Records to process.
*** Begin section ***

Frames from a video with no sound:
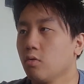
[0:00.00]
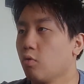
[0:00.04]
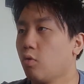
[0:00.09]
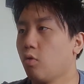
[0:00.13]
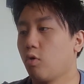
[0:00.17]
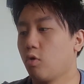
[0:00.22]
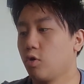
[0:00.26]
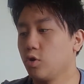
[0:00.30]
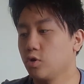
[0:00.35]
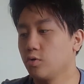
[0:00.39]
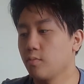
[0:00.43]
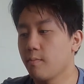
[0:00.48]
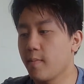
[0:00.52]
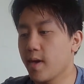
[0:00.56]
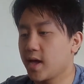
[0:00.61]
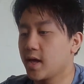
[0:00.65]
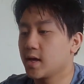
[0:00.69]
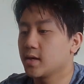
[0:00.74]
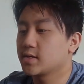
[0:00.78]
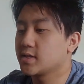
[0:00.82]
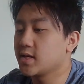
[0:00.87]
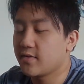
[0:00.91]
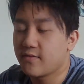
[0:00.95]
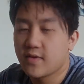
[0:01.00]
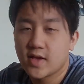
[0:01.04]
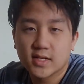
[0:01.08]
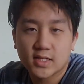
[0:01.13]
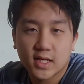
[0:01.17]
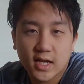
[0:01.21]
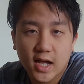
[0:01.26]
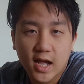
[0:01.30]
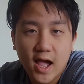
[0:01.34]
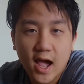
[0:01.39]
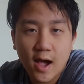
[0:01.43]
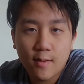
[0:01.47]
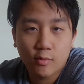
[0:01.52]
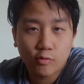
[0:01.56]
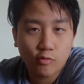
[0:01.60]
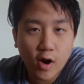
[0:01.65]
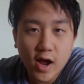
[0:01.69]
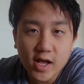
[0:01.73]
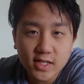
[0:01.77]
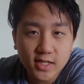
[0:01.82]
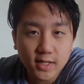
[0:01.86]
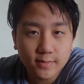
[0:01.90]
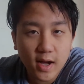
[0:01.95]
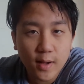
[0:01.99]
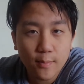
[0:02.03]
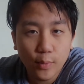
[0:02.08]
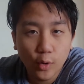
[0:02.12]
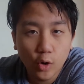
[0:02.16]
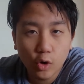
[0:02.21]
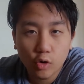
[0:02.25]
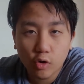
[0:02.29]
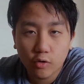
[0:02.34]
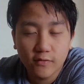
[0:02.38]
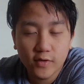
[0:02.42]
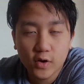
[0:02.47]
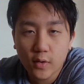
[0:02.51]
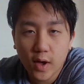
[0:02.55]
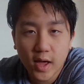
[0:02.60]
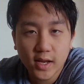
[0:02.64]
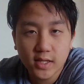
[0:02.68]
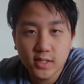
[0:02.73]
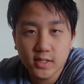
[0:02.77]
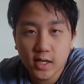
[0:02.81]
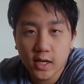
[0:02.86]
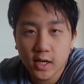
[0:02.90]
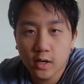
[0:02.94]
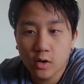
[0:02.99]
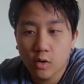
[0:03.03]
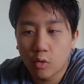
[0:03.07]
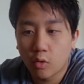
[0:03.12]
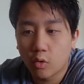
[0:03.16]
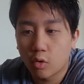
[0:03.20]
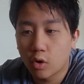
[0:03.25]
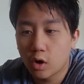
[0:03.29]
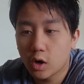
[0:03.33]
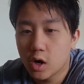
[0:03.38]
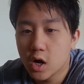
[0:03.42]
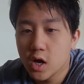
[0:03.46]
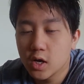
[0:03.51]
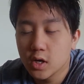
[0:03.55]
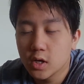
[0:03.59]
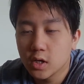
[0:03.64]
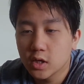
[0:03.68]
or making CVs like I am, or writing my book, or video editing, or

*** End section ***

Problem requirements. Please output the material above unchanged, apart from removing the pictures.

Written answer.
Frames from a video with no sound:
[0:00.00]
[0:00.04]
[0:00.09]
[0:00.13]
[0:00.17]
[0:00.22]
[0:00.26]
[0:00.30]
[0:00.35]
[0:00.39]
[0:00.43]
[0:00.48]
[0:00.52]
[0:00.56]
[0:00.61]
[0:00.65]
[0:00.69]
[0:00.74]
[0:00.78]
[0:00.82]
[0:00.87]
[0:00.91]
[0:00.95]
[0:01.00]
[0:01.04]
[0:01.08]
[0:01.13]
[0:01.17]
[0:01.21]
[0:01.26]
[0:01.30]
[0:01.34]
[0:01.39]
[0:01.43]
[0:01.47]
[0:01.52]
[0:01.56]
[0:01.60]
[0:01.65]
[0:01.69]
[0:01.73]
[0:01.77]
[0:01.82]
[0:01.86]
[0:01.90]
[0:01.95]
[0:01.99]
[0:02.03]
[0:02.08]
[0:02.12]
[0:02.16]
[0:02.21]
[0:02.25]
[0:02.29]
[0:02.34]
[0:02.38]
[0:02.42]
[0:02.47]
[0:02.51]
[0:02.55]
[0:02.60]
[0:02.64]
[0:02.68]
[0:02.73]
[0:02.77]
[0:02.81]
[0:02.86]
[0:02.90]
[0:02.94]
[0:02.99]
[0:03.03]
[0:03.07]
[0:03.12]
[0:03.16]
[0:03.20]
[0:03.25]
[0:03.29]
[0:03.33]
[0:03.38]
[0:03.42]
[0:03.46]
[0:03.51]
[0:03.55]
[0:03.59]
[0:03.64]
[0:03.68]
or making CVs like I am, or writing my book, or video editing, or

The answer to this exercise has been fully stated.